L’allarme per la situazione libica è alto, ma come andrà a finire non è ancora chiaro
Sono tempi in cui ogni situazione può evolversi in maniera imprevista. Sembrava che la politica italiana fosse inchiodata alle conseguenze della bagarre che si era avuta alla Camera con la maxi-seduta della scorsa settimana. Le opposizioni, unite al di là delle loro differenze di schieramento, avevano minacciato fuoco e fiamme ed aveva persino ripreso fiato l’opposizione interna al PD. Poi il nuovo quadro internazionale sembra per il momento avere ridimensionato tutto.
Gli sviluppi della situazione in Libia con l’avanzare dell’Isis e il complicarsi della crisi finanziaria con la Grecia pongono l’Italia in una posizione molto delicata. Ciò significa, per dirla in maniera schematica, che i gruppi dirigenti del paese sono poco tolleranti verso le sceneggiate di una classe politica che è più interessata ai regolamenti di conti interni che agli interessi nazionali. Sono meccanismi sotterranei e non di immediata percezione, ma esistono e, sia pure con dei limiti, hanno la loro efficacia.
Si è subito visto che la situazione cambiava quando Berlusconi si è affrettato a dire che avrebbe sostenuto il governo a fronte del precipitare degli eventi in Libia e lo stesso hanno fatto, pur con tutti i distinguo retorici possibili, quasi tutte le forze politiche presenti in parlamento. Renzi ha afferrato al volo la situazione e non solo ha avuto parole di apprezzamento per questa ritrovata unità (che inevitabilmente lo colloca al centro dell’iniziativa), ma ha anche esibito moderazione e cautela nel parlare di quanto sta accadendo, evitando inutili retoriche.

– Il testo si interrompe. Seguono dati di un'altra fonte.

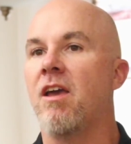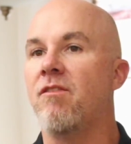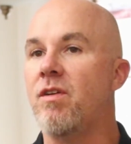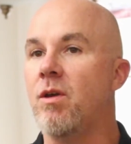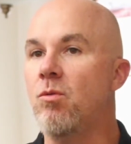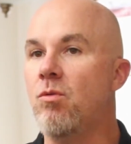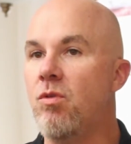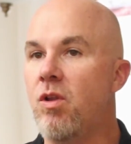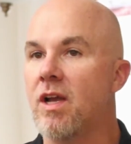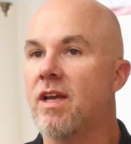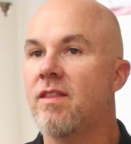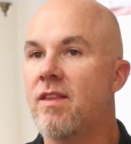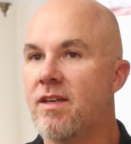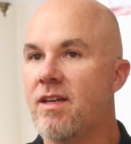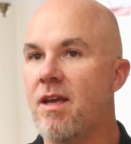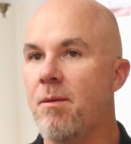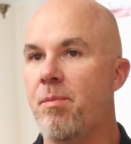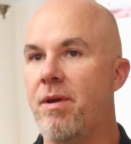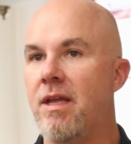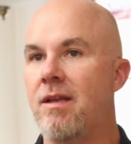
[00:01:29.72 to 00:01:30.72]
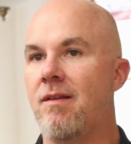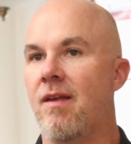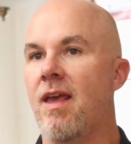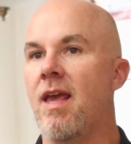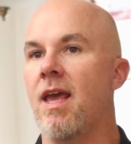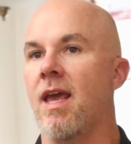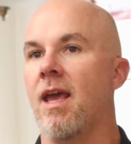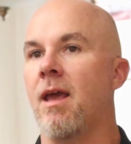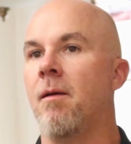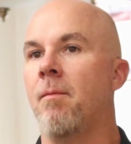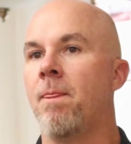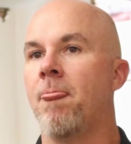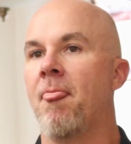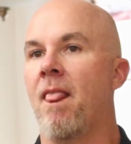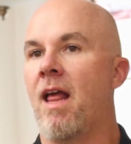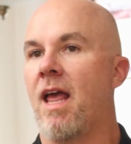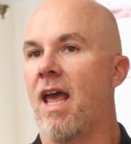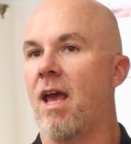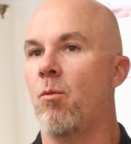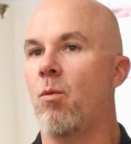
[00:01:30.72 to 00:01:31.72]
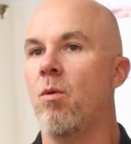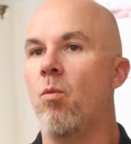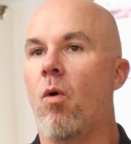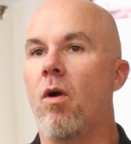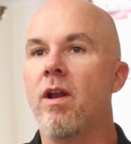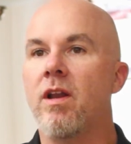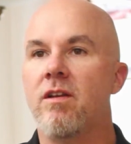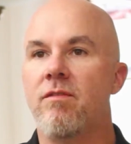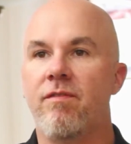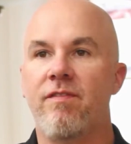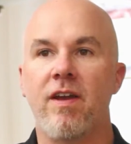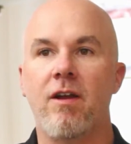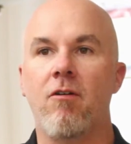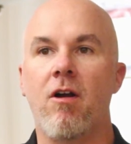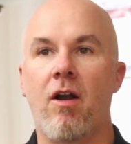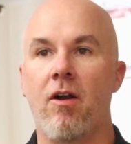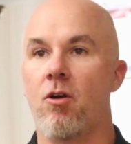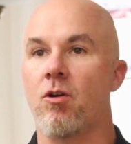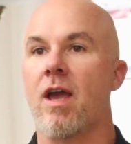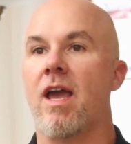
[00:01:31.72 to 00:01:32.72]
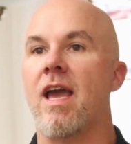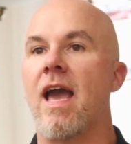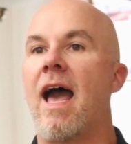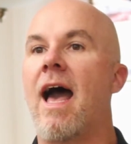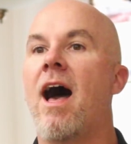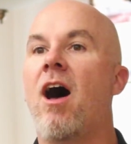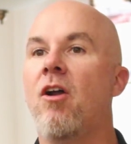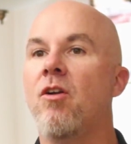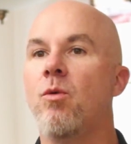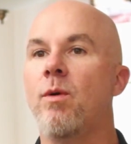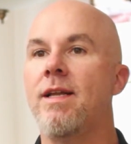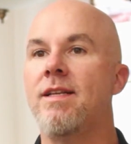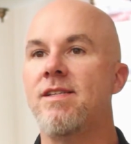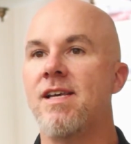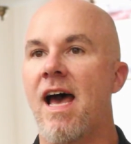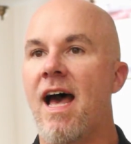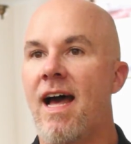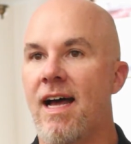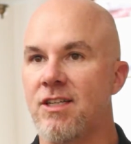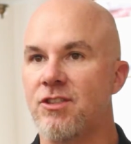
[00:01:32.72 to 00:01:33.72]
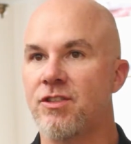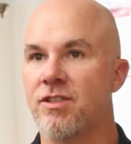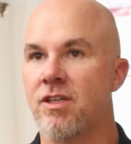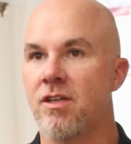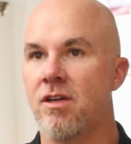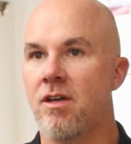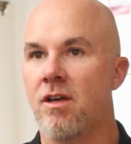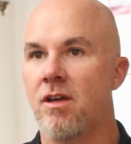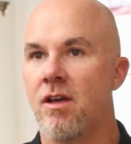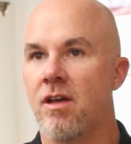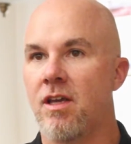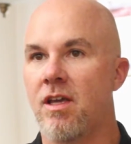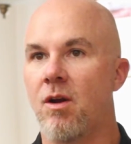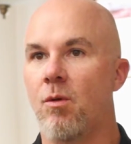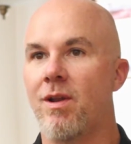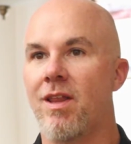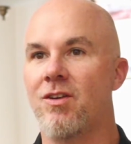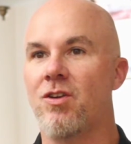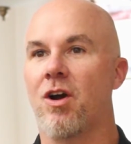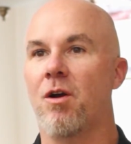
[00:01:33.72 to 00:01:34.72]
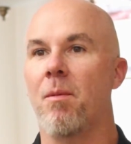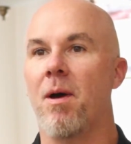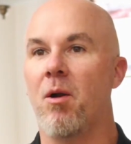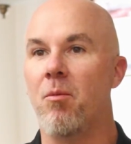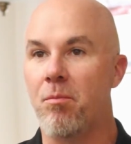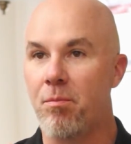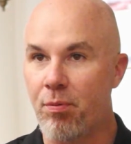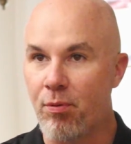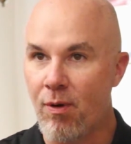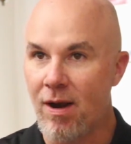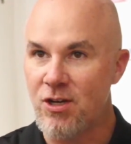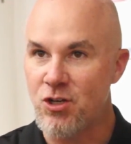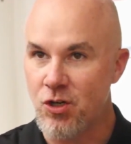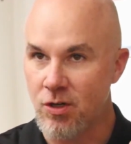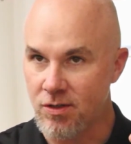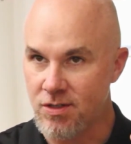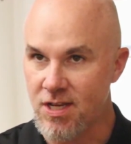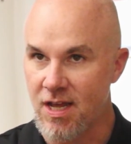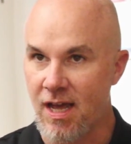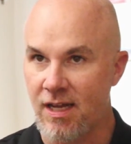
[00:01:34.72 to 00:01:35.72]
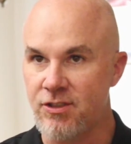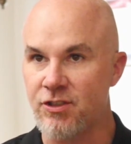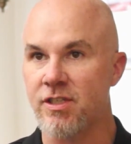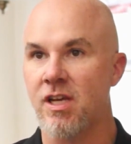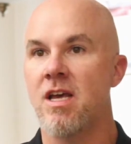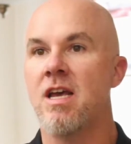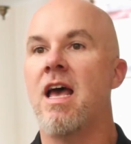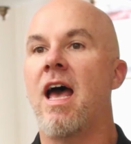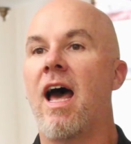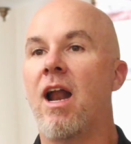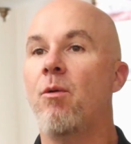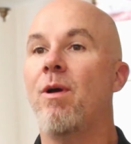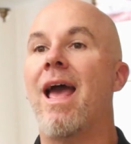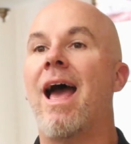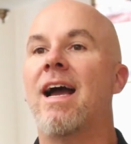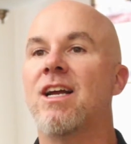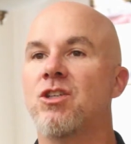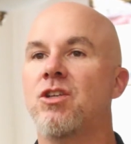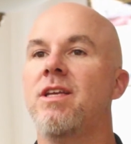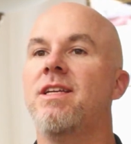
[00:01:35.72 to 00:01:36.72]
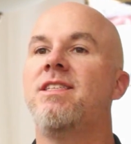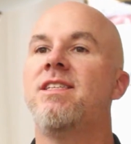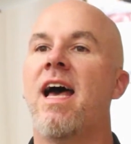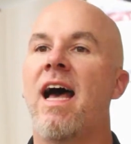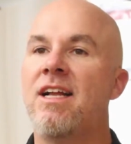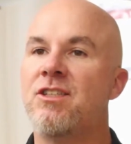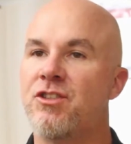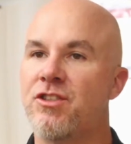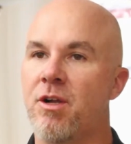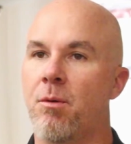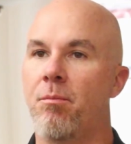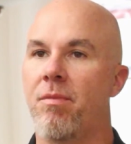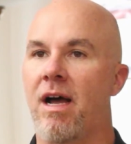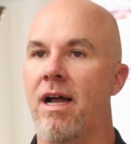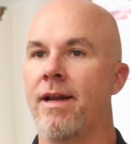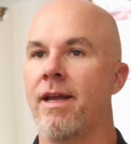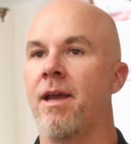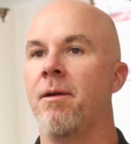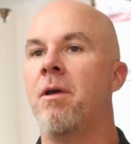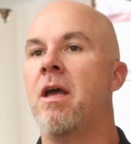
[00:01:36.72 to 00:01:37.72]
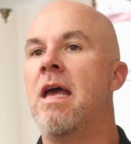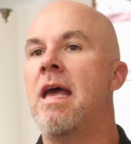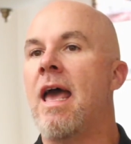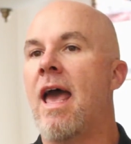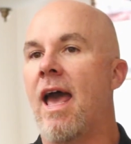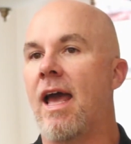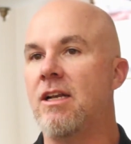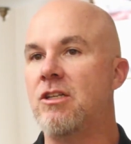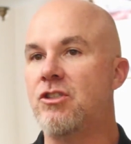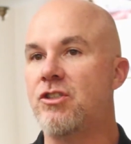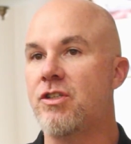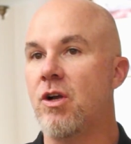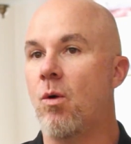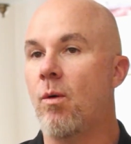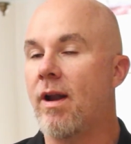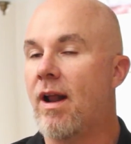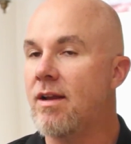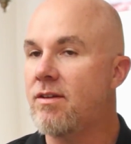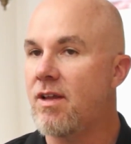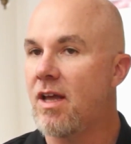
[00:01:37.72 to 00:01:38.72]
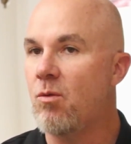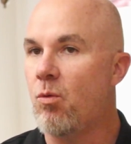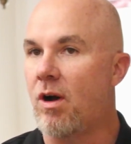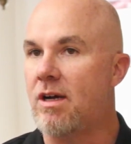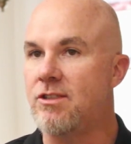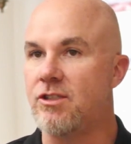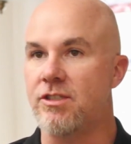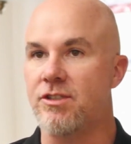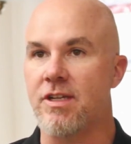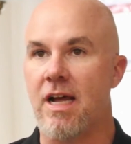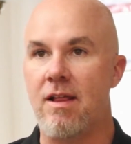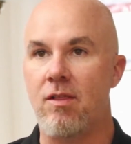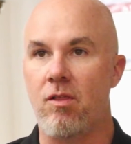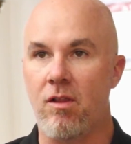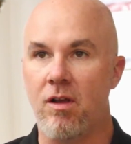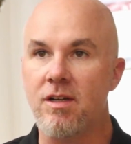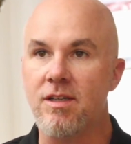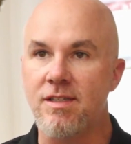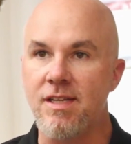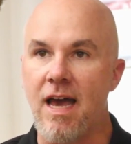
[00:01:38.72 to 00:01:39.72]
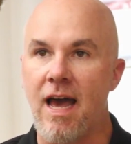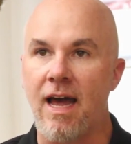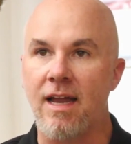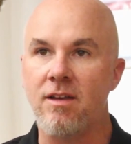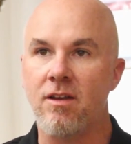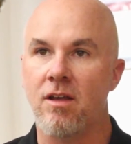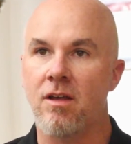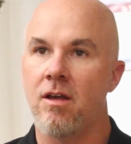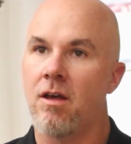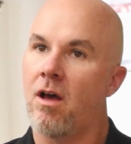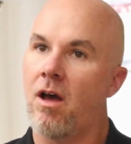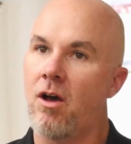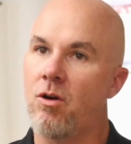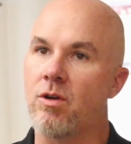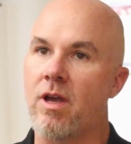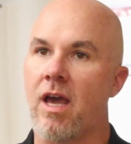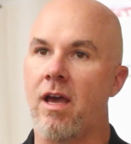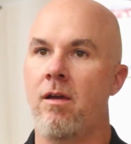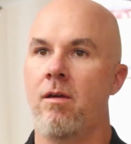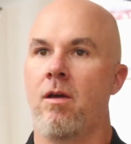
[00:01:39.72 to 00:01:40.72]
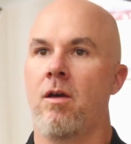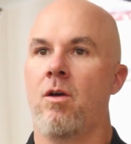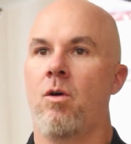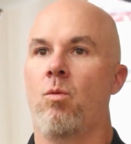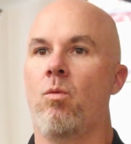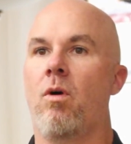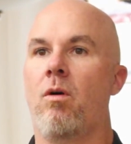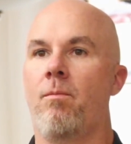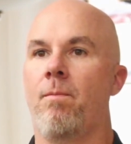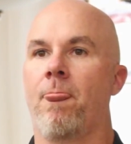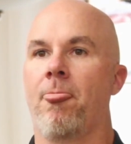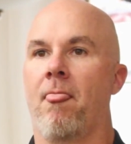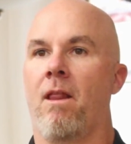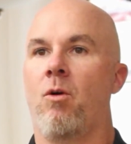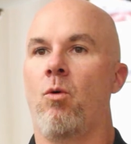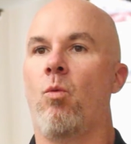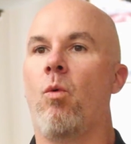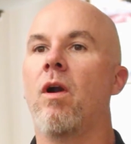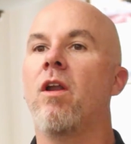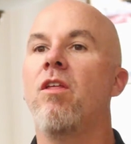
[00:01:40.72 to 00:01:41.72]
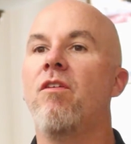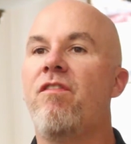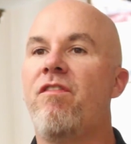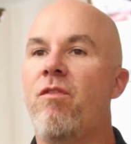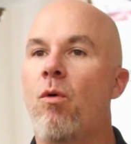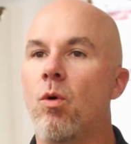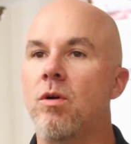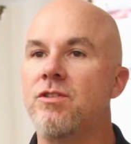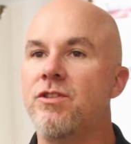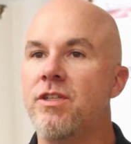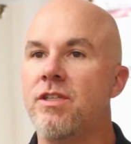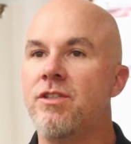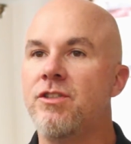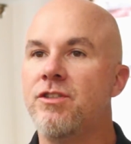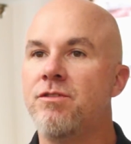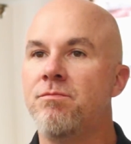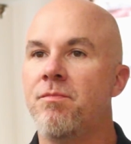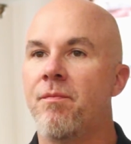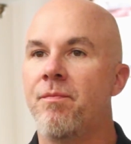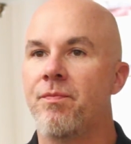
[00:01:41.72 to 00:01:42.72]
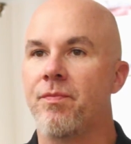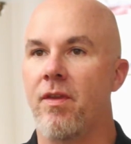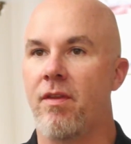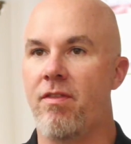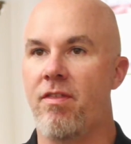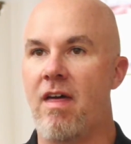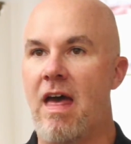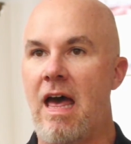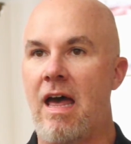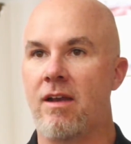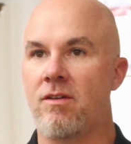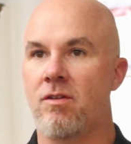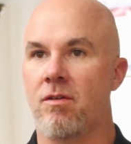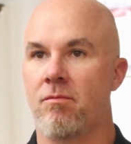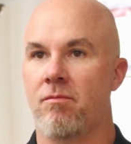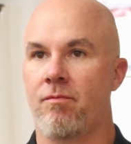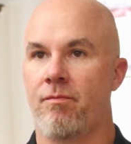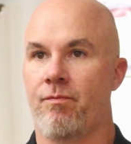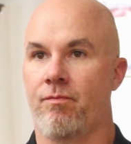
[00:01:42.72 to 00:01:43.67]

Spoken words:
If you look at the DPT, and we wanted to figure out, okay, how do we test? When they talk about pressure test, how do we actually test somebody? And so what I did was I looked at, okay, well, what are the forces that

Una riprova del cambio di passo si è avuta con la salita al Colle delle opposizioni per incontrare il presidente Mattarella. Tutto si è svolto in un clima di raffreddamento delle tensioni, con interventi poco incisivi e col Presidente che ha impresso un taglio sottotono a tutta la faccenda. Per esempio al Colle è andato il solo Brunetta con un documento in 25 punti abbastanza sfuocati per quel che riguardava le possibilità di intervento di Mattarella e tutto è finito con uno scontato appello a ritrovare la via del dialogo. L’incontro con Sel è stato, se possibile, ancora più sottotono.
Salvini, a cui non si può negare il fiuto, ne ha approfittato per dire che non perdeva neppure tempo con un rito vuoto, mentre i grillini, dopo aver fatto appelli che si sapeva a priori non avrebbe avuto alcun effetto per dimissioni in massa di parlamentari, si sono limitati a commentare positivamente la prospettiva di un prossimo colloquio tra Mattarella e il loro leader.
Dunque tutto risolto? Questa conclusione sarebbe eccessiva. L’allarme per la situazione libica è alto, ma come andrà a finire non è ancora chiaro. L’Italia non può esimersi dal fare qualcosa per ragioni geografiche e storiche, ma cosa potrà fare non è chiaro. Interventi militari non sembrano probabili, sia per la nostra debolezza in questo campo sia perché in sede internazionale si vorrebbero evitare, se possibile, interventi”occidentali” che danno all’Isis la scusa di parlare di “crociate”. Se a sbrogliarsela fossero gli stati arabi della regione, Egitto in testa, sarebbe meglio: si può dare loro molto appoggio e magari si può intervenire a lato con missioni ONU di mediazione (qui c’è sempre la risorsa di Romano Prodi che viene concordemente ritenuto a livello internazionale il miglior mediatore disponibile).
Non va sottovalutata neppure la vicenda greca. L’Italia è qui in una posizione ambigua. Da un lato è il terzo creditore della Grecia (per 40 miliardi di euro), dall’altro abbiamo all’interno movimenti simpatetici con Tsipras e a Renzi piacerebbe fornirgli un aiuto (ragionevole) per guadagnare del credito politico a sinistra. Gestire una situazione del genere non è facile, anche perché a nostra volta abbiamo bisogno di non perdere le sponde nei grandi paesi europei vista la situazione economica italiana, che ha prospettive di miglioramento, ma così fragili che qualsiasi opposizione (chiamiamola così) la può mettere in difficoltà.
Nulla è semplice di questi tempi e dunque bisognerà seguire l’evolversi della situazione con attenzione. Speriamo in una crescita del buon senso politico: è assolutamente indispensabile.